Entries taken from a collection
# # # # # # #
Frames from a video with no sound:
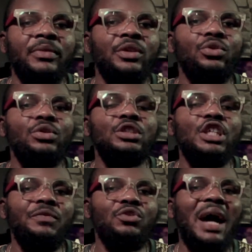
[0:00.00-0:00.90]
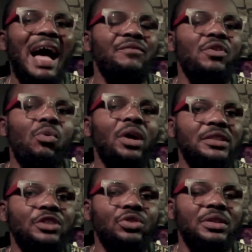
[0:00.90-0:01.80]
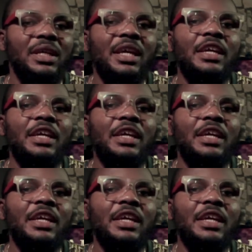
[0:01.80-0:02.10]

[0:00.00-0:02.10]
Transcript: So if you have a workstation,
# # # # # # #
WHAT YOU NEED TO DO: Give the entries again, exactly and in full, with no image included.

ANSWER TO THIS TASK:
Frames from a video with no sound:
[0:00.00-0:00.90]
[0:00.90-0:01.80]
[0:01.80-0:02.10]

[0:00.00-0:02.10]
Transcript: So if you have a workstation,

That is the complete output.